Daha geçen hafta Tuzhurmatu ilçesinde 13 Türkmen öldürüldü, 71 Türkmen yaralandı. Öldürülenlerden biri, Irak Türkmen Cephesi Başkan Yardımcısı
yiğit insan Ali Haşim Muhtaroğlu idi. Hepsinin mekânı cennet olsun.

*Ana dilde eğitim hakkımızdır, tartışılmaz. Kürtçe eğitim ve öğretim istiyoruz.
Barzani, dil birliğini sağlamak amacıyla Kuzey Irak’ta Resmi Dil ve Eğitm-Öğretim dili olarak sadece Kürtçenin “Soranice” lehçesini kabul etti. Kürtçe’nin Kırmançi ve Zaza lehçelerinin kullanımını tamamen yasakladı.
Kürtçe’nin eğitim ve öğretim dilinde modern dünya ile yarışmasının
mümkün olmadığını anlayan Barzani, Kuzey Irak’ta Cemaatin kurduğu üniversitede olsun, diğerlerinde olsun, eğitim dilini “İngilizce” olarak kabul etti.

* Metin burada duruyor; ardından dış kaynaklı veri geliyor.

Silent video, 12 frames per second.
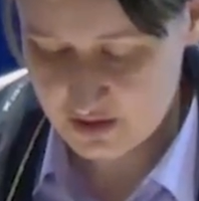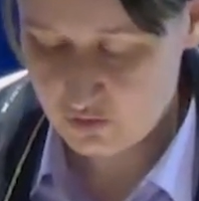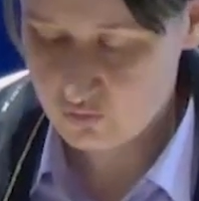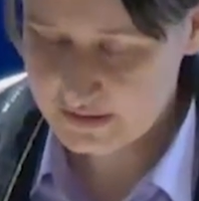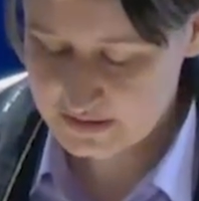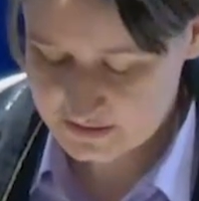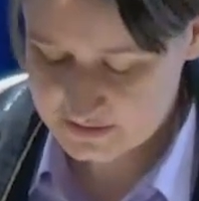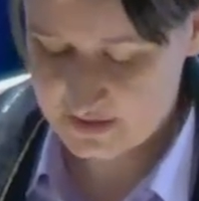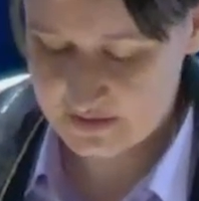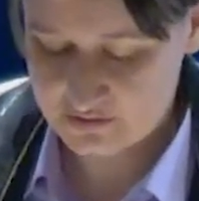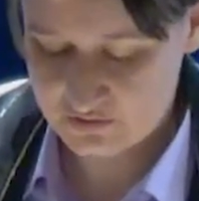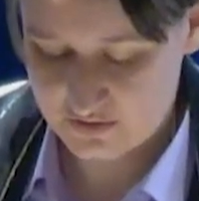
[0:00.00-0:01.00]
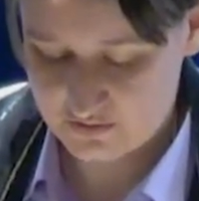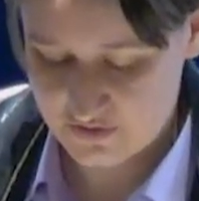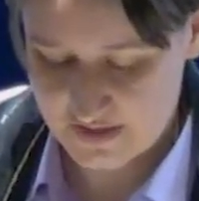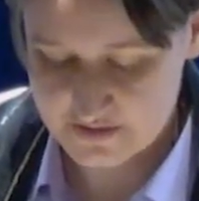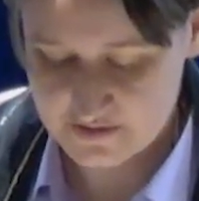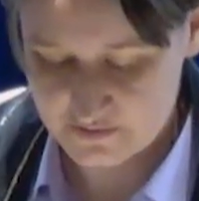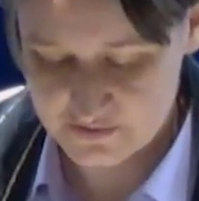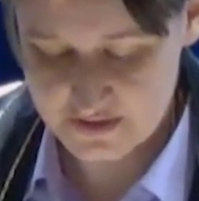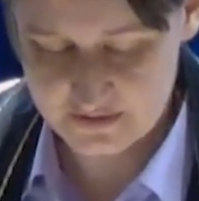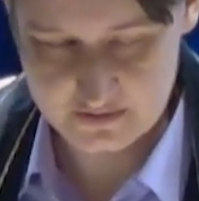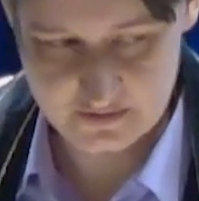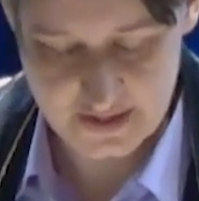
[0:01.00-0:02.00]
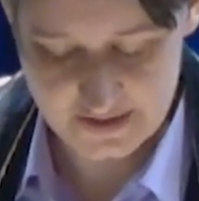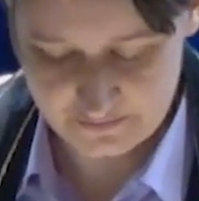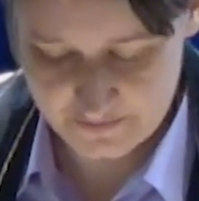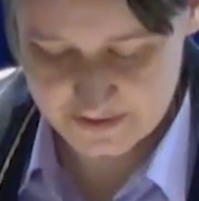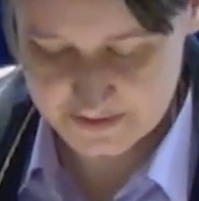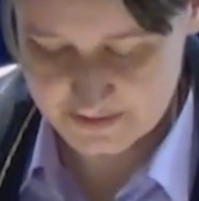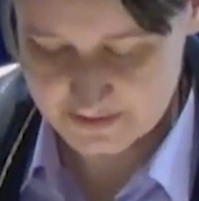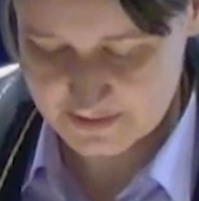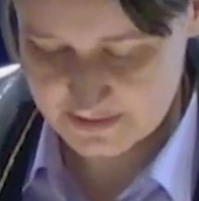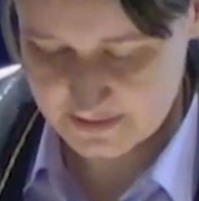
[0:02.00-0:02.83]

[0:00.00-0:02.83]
we can start to address those underlying reasons.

İnönü ve Mareşal Fevzi Çakmak isimleri kaldırılsın.
Şeyh Said – Said Nursi – Seyyid Rıza gibi kişilerin itibarları iade edilsin.

* Kalıplaşmış deyimlerden vazgeçilsin; Türk Bayrağı – Türk Milleti – Ne Mutlu
Türküm Diyene, gibi. Tek Dil-Tek Millet değil, ortak millet-ortak devlet denilmesini istiyoruz.

Kürtçü vatandaşlarımız bunlardan yalnızca birini örneğin, Molla Mustafa Barzani’nin isminin veya bir heykelinin kaldırılmasını, önderleri Barzani’den isterlerse, görecekleri en hafif muamele, kendisiyle beraber tüm ailesinin kafalarının kesilmesi olur!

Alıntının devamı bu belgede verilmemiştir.